What does exist, though, is a profoundly unhappy conservative base that isn't willing to give the Republican establishment too many more chances. This tension has existed for decades. It was once the Goldwater Republicans versus the Country Club Republicans. Later, it was Reagan Republicans versus Bush Republicans. Always, on the right, it has been about constitutional and limited government.
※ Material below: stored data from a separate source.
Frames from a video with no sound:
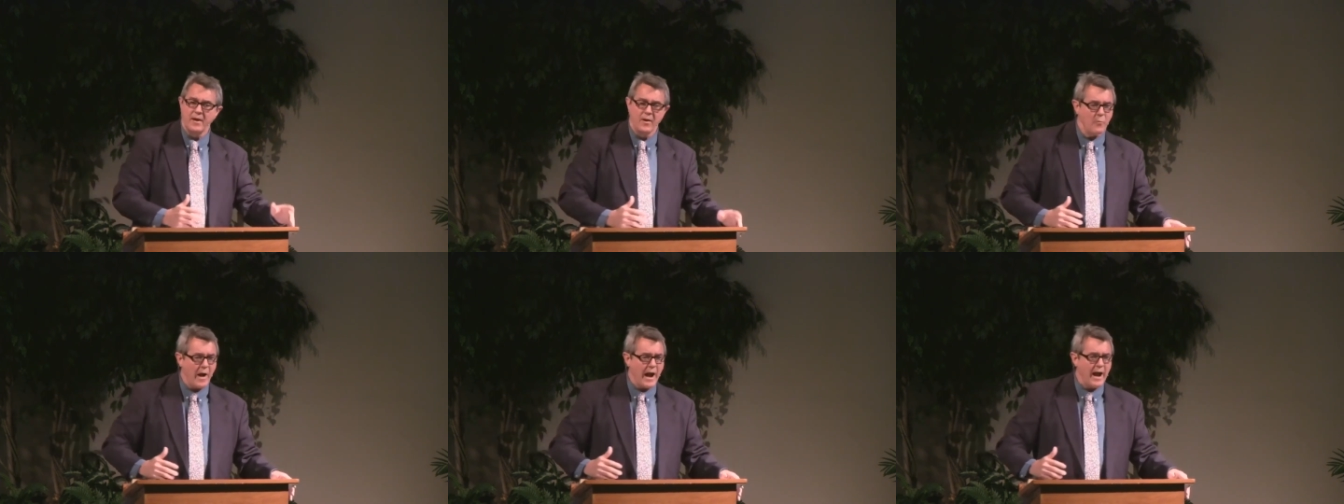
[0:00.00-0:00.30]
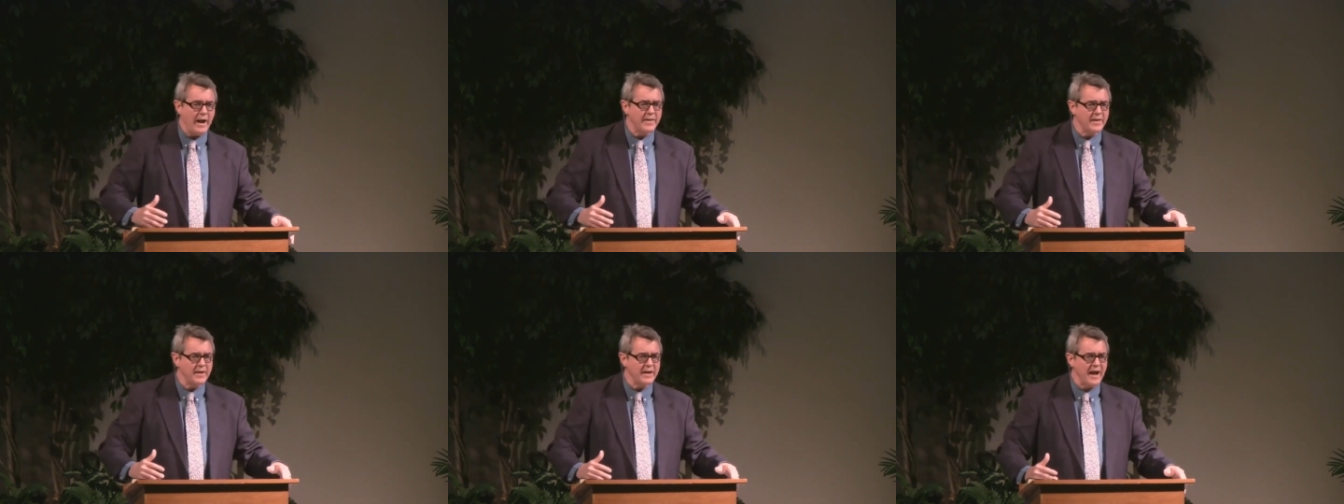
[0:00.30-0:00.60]

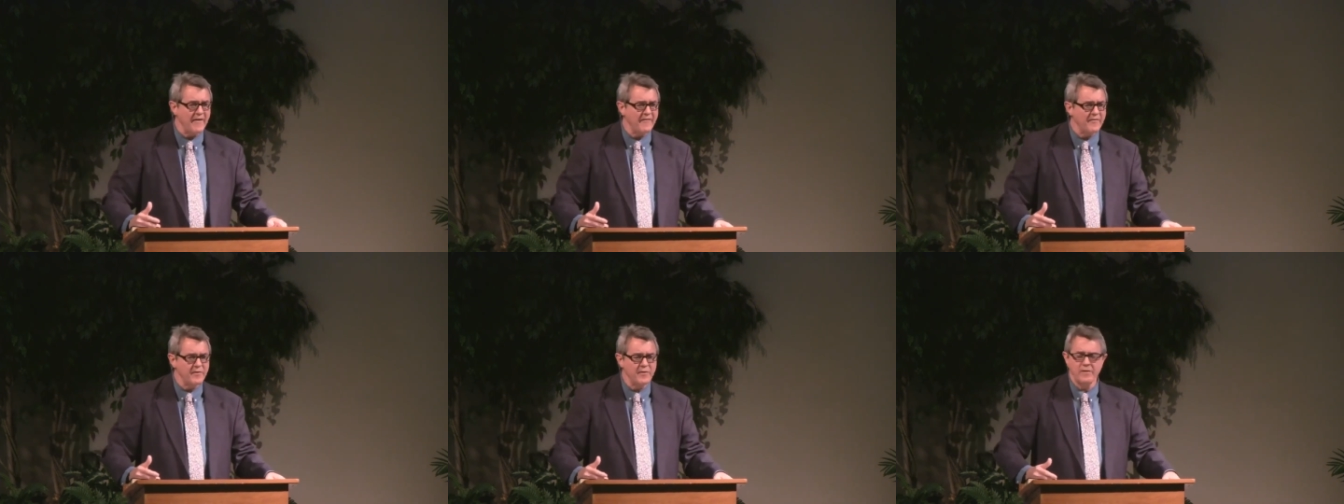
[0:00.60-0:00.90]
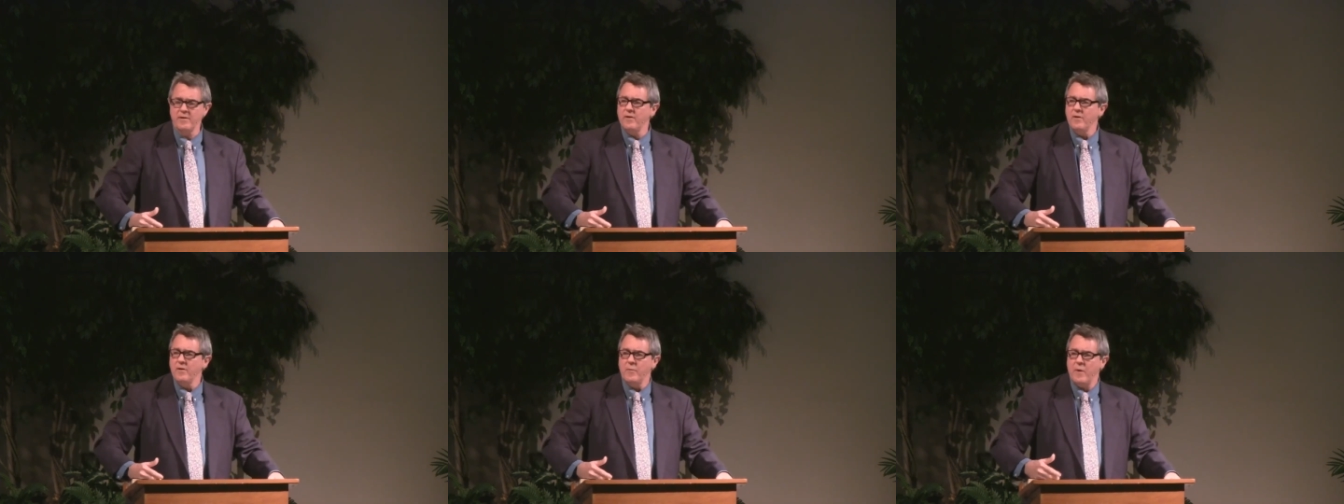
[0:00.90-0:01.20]
Why did the
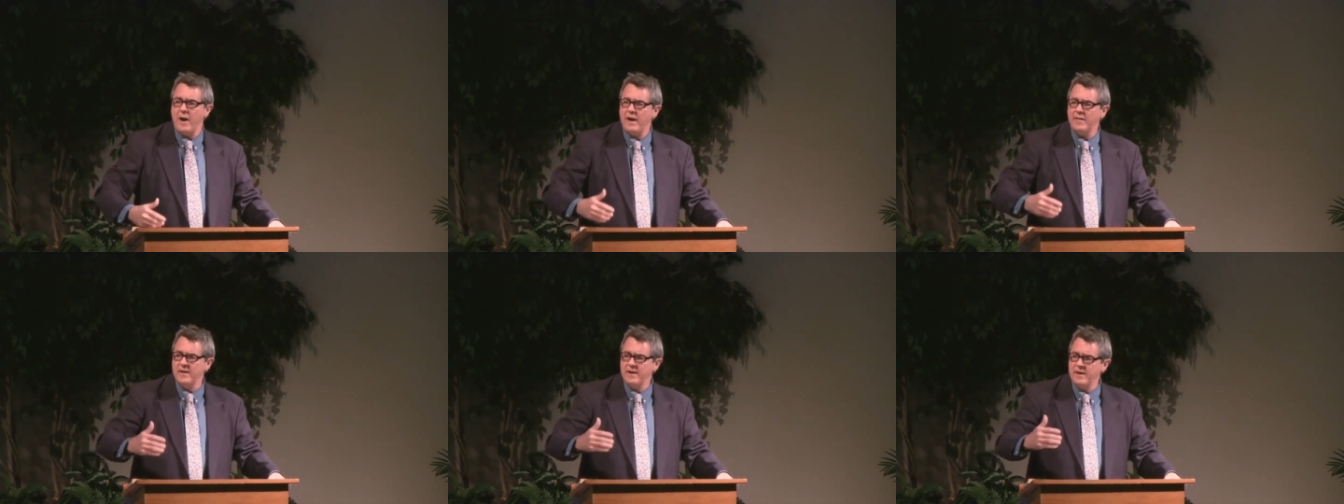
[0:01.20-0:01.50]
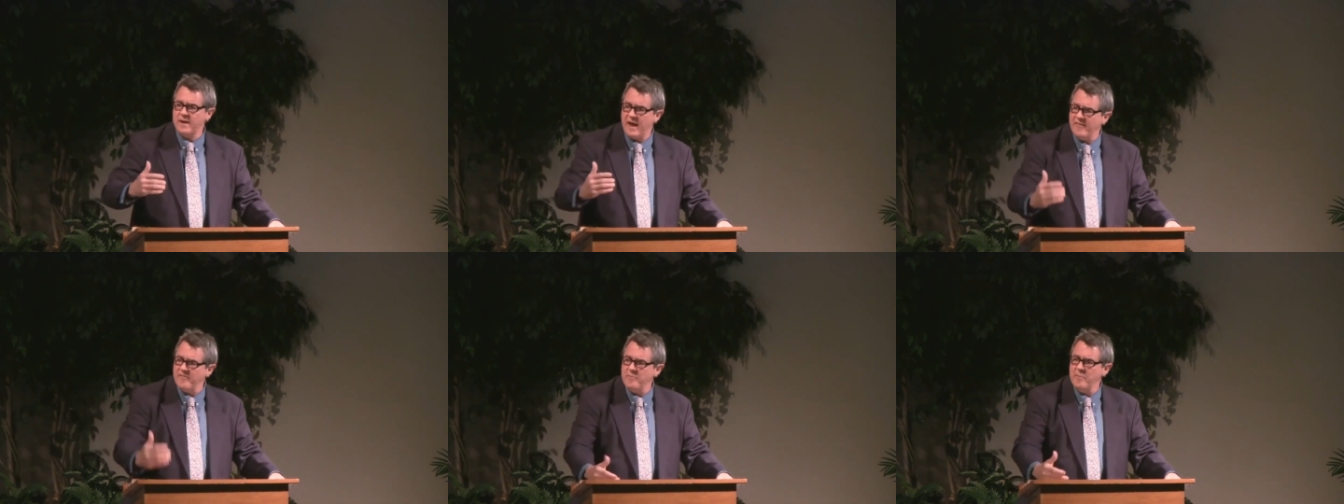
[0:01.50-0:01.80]
governor why did the
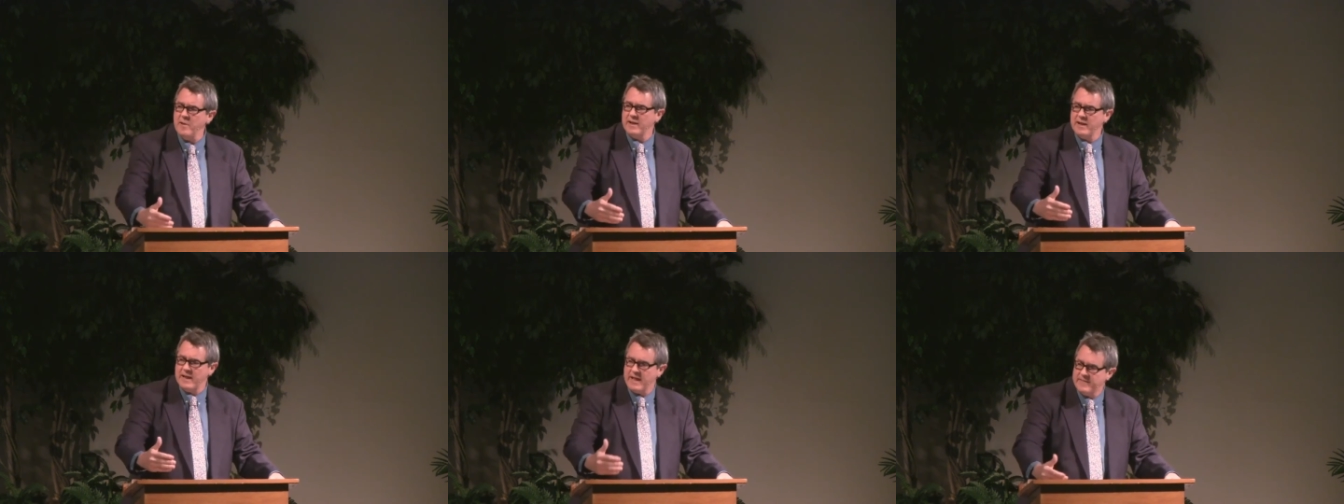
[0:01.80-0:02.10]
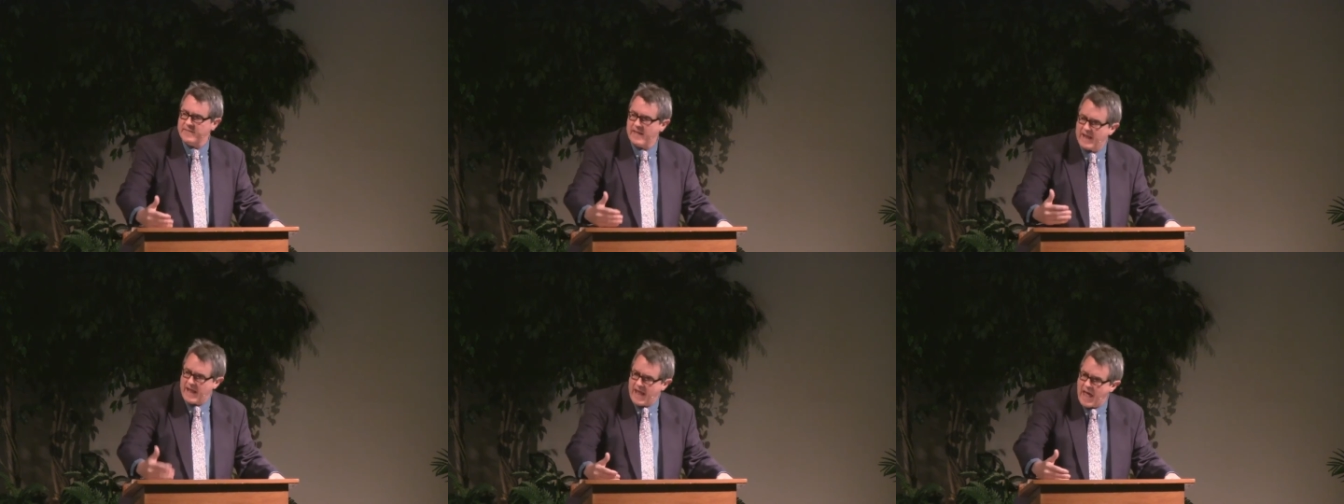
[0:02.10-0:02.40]
government
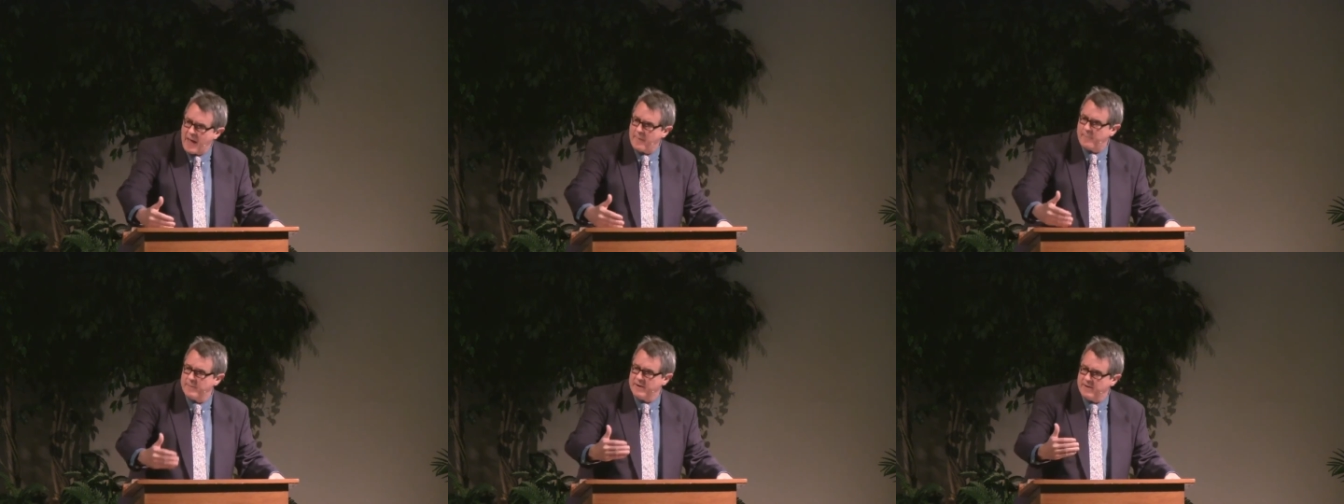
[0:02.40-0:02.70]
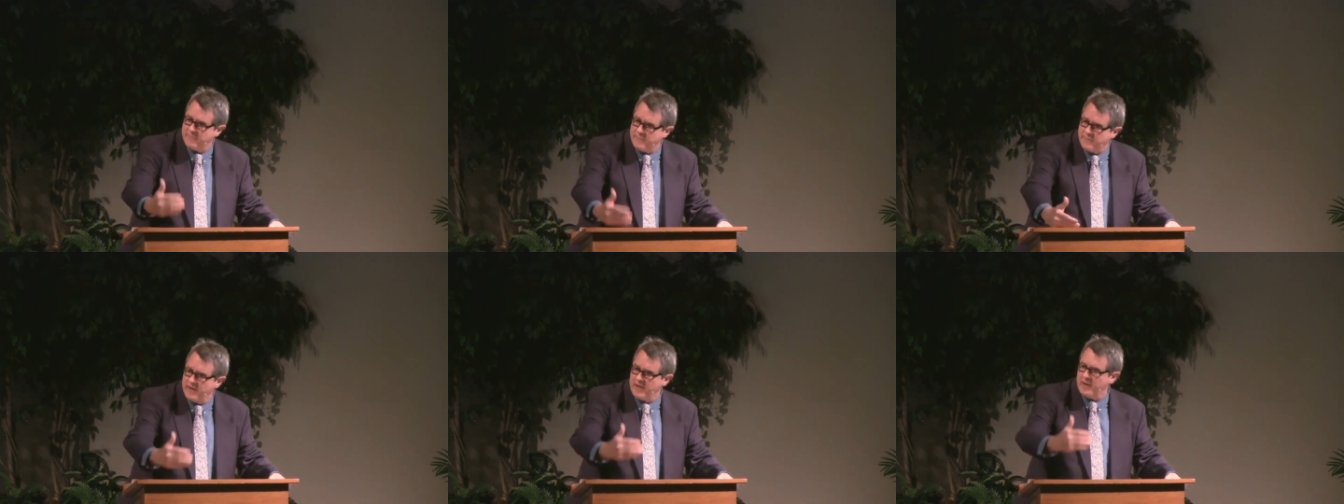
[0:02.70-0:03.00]
let that happen
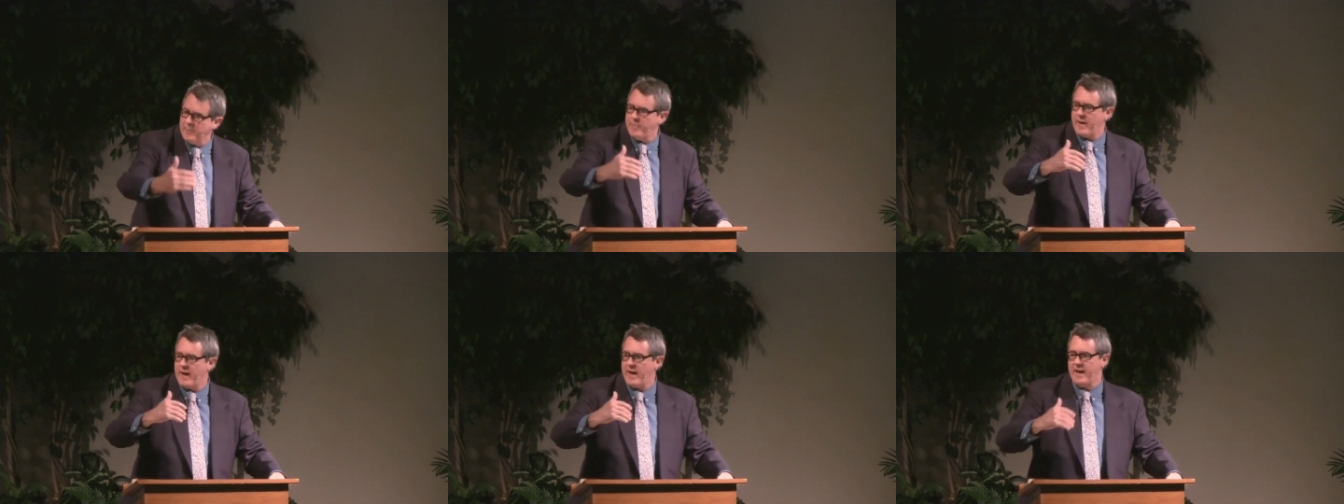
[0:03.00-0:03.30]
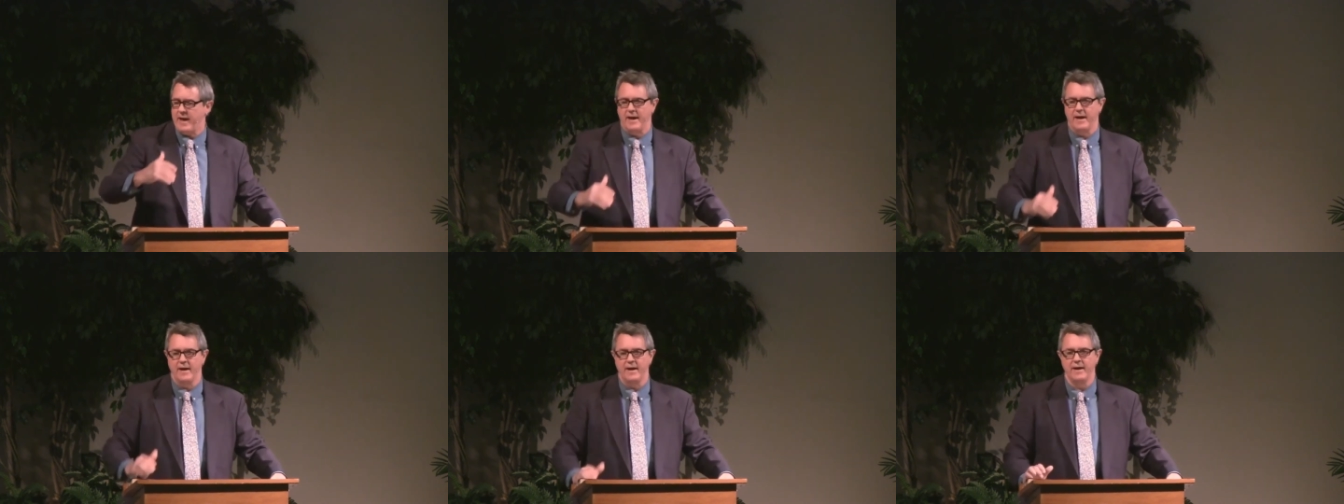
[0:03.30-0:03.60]
in Philippi?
So, the "Tea Party" is simply what we call this faction now. If you are a limited government conservative, you are a Tea Partier, whether you sport a "Don't Tread on Me" bumper sticker or not. This is somewhat unfortunate, in a way, because once something has a name, it becomes easier to demonize - "Oh, you know all those Tea Baggers are racist, right?"

The interesting thing is that the Tea Party was (and is) one of the most truly spontaneous and widespread grass roots movements in our lifetimes. The big Washington rally a few years back was probably a thousand times larger than the entire "Occupy" movement. Many were getting involved in politics for the first time in their lives. To the media and the left, though, it is a toxic movement. Naturally, when the same sort of grass roots, political new-comers kind of movement got Barack Obama elected, it was hailed as the greatest thing to ever happen to our democracy.